Au-delà de l’attractivité touristique, cela est aussi un moyen pour les acteurs de ce territoire de transmettre leurs façons de faire et leurs bonnes pratiques par des réseaux internationaux. La transmission des savoirs et des apprentissages est un élément dans l’analyse de l’innovation sociale et dans le processus d’institutionnalisation de l’innovation.

Pour TAT, cette reconnaissance internationale est une belle occasion de redonner un nouveau souffle à la démarche (Charlebois, 2019a).

Nous sommes toujours à l’affût de nouvelles idées. Nous souhaitons toujours améliorer nos pratiques, notamment en innovation sociale et en médiation culturelle, et l’expérience du réseau des Villes leaders ainsi que le soutien de CGLU seront un atout considérable, mentionne Émilien Larochelle, président de Tourisme Abitibi-Témiscamingue. Pour nous, pour notre région, pour nos membres et nos partenaires, ce sera une belle occasion d’échanger et d’apprendre auprès des leaders mondiaux en culture et en tourisme (Charlebois, 2019a).

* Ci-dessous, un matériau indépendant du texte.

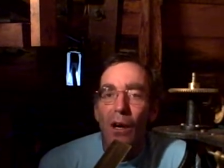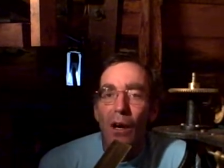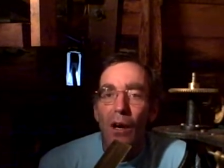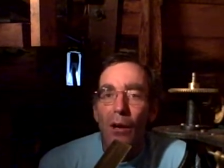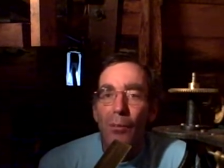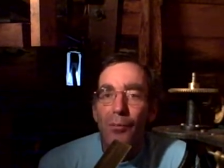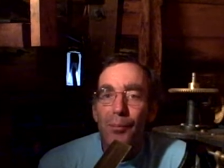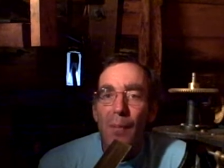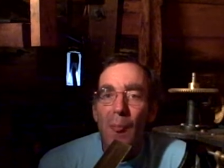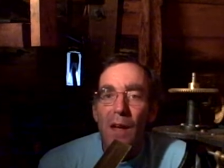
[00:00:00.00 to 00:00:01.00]
Um,
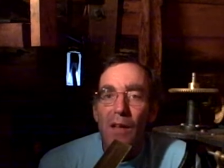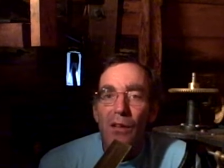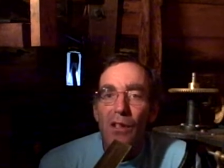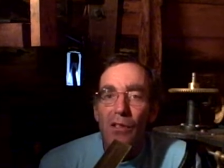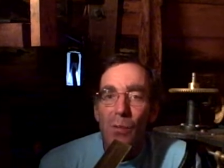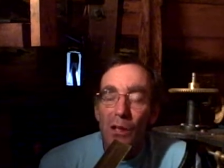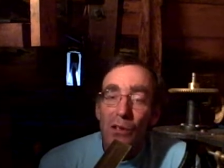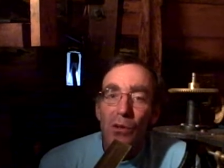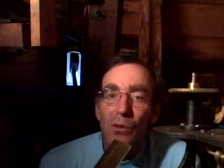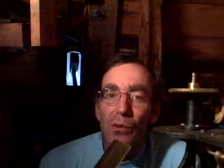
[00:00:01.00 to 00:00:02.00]
the
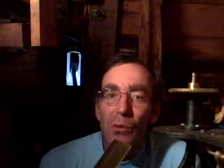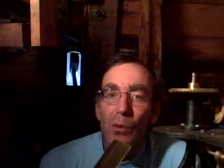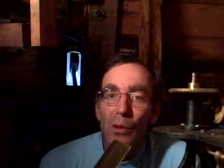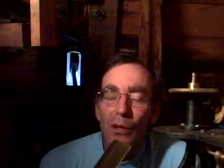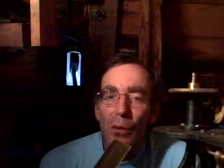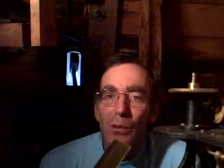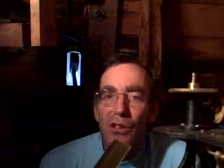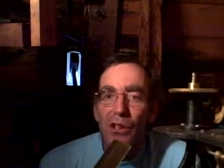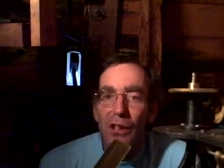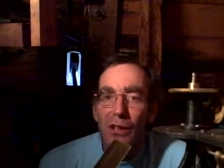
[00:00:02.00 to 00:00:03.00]
Espresso 2.0
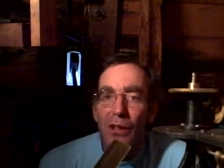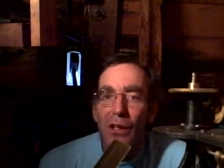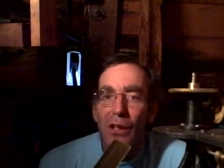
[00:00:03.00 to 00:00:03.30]
machineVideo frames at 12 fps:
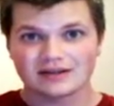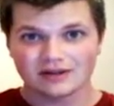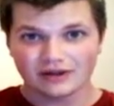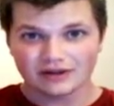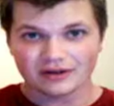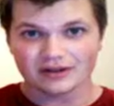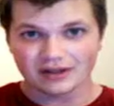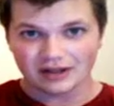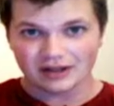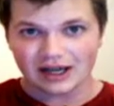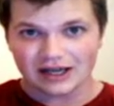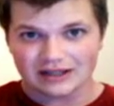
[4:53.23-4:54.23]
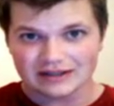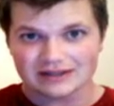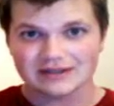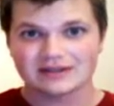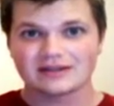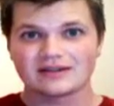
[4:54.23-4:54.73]
on the
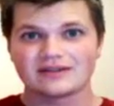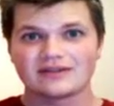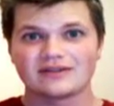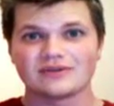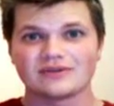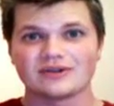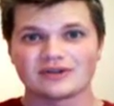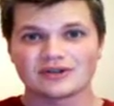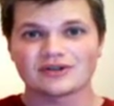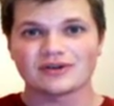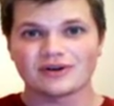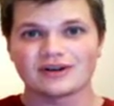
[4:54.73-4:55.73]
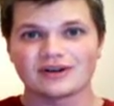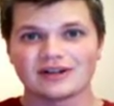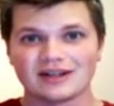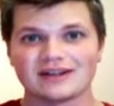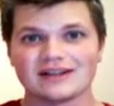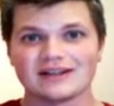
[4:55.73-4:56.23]
lines to ensure
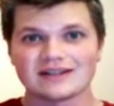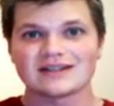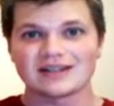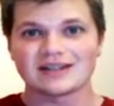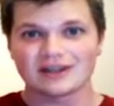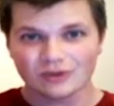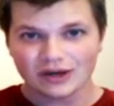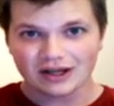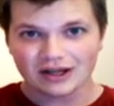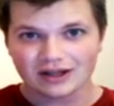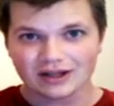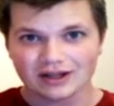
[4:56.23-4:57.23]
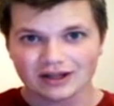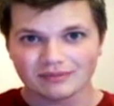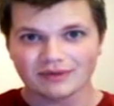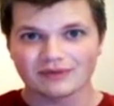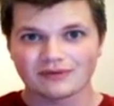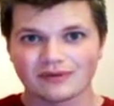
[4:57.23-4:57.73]
that they sink quickly
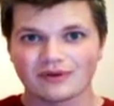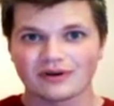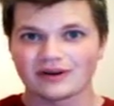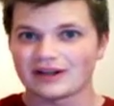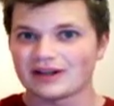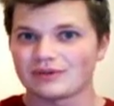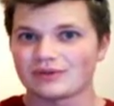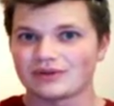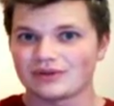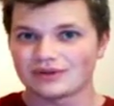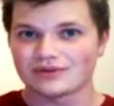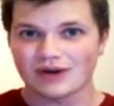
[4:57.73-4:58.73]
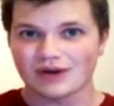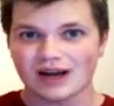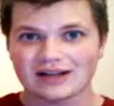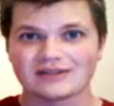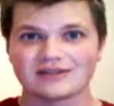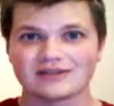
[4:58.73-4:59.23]
before they would
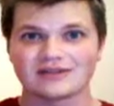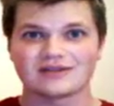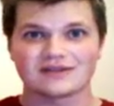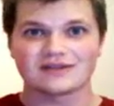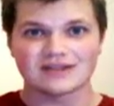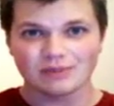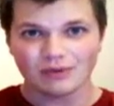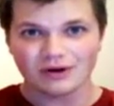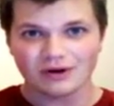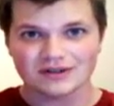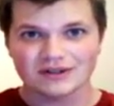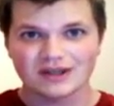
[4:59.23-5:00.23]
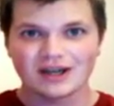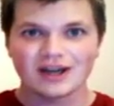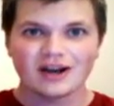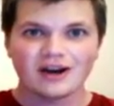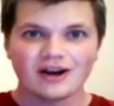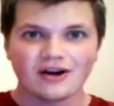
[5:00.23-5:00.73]
attract the seabirds.
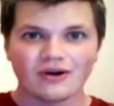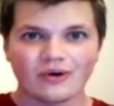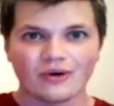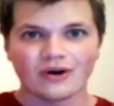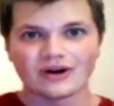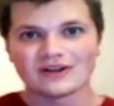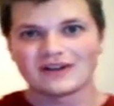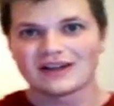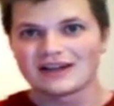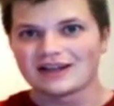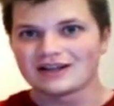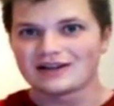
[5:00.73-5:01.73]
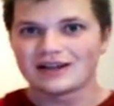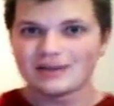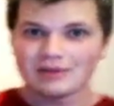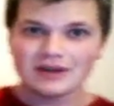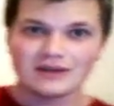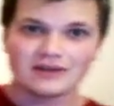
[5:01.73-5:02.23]
or they
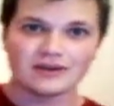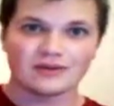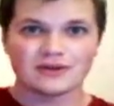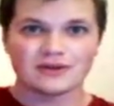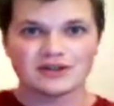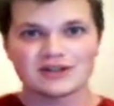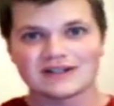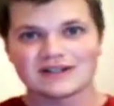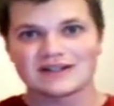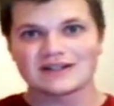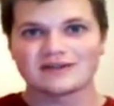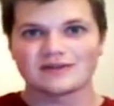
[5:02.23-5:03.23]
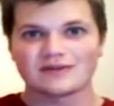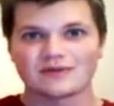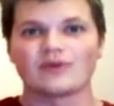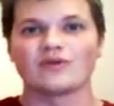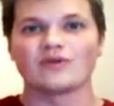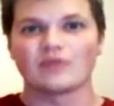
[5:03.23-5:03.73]
limit the fishing season
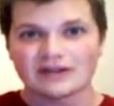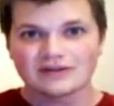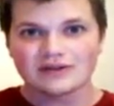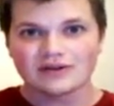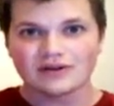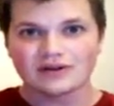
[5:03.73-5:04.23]
for winterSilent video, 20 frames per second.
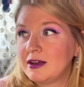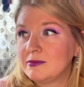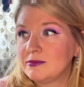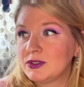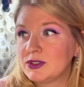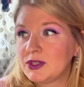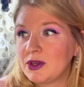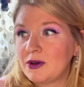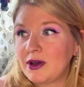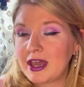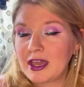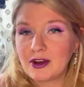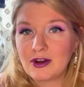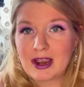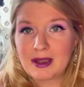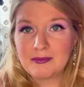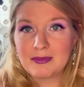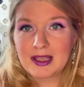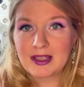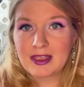So I
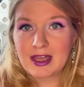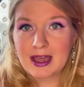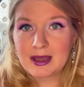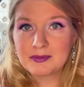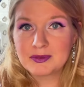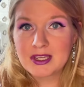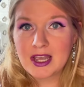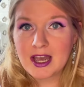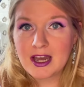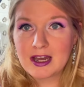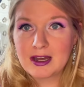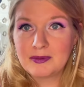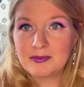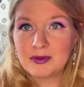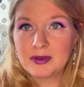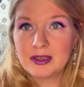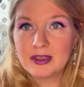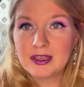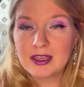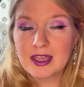grabbed my laptop
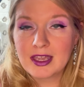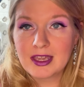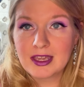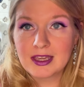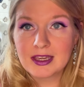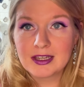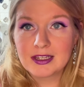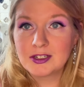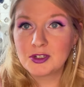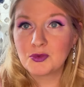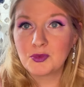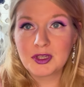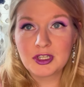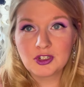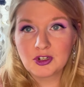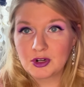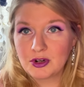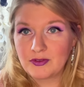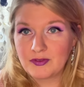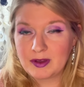and we
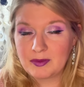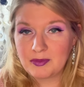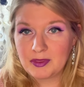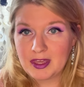drove up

Lorsqu’un territoire développe une politique de labels, plus particulièrement de labels touristiques, cela engendre la mise en place d’une gouvernance spécifique (Eymard- Duvernay, 1994, dans Charles et Thouément, 2007). La mise en relation des acteurs sur un territoire afin d’échanger et d’apprendre sur de nouvelles pratiques est en effet synonyme de la mise en place d’une nouvelle gouvernance. « Cette dernière, pour peu qu’elle émane d’une démarche socialement construite, engendre alors, en règle générale, des effets directs et induits non négligeables pour l’ensemble des acteurs et pour l’économie du territoire. » (Pecqueur, 2001, dans Charles et Thouément, 2007)

Par divers moyens, TAT parfait son expertise sur le territoire et assure sa reconnaissance. Pour l’organisme, il importe d’avoir une chasse gardée en matière de

tourisme en Abitibi-Témiscamingue. Son autonomie et son identité sont des points d’ancrage afin d’être maître de sa liberté d’action. Son repositionnement redéfinit-il les lignes de la gouvernance touristique sur son territoire ? Il existe très peu de littérature scientifique sur la gouvernance touristique au Québec. Le nouveau mode de coordination des acteurs amène à approfondir les réflexions selon l’angle de l’innovation sociale et son apport dans les transformations socioterritoriales.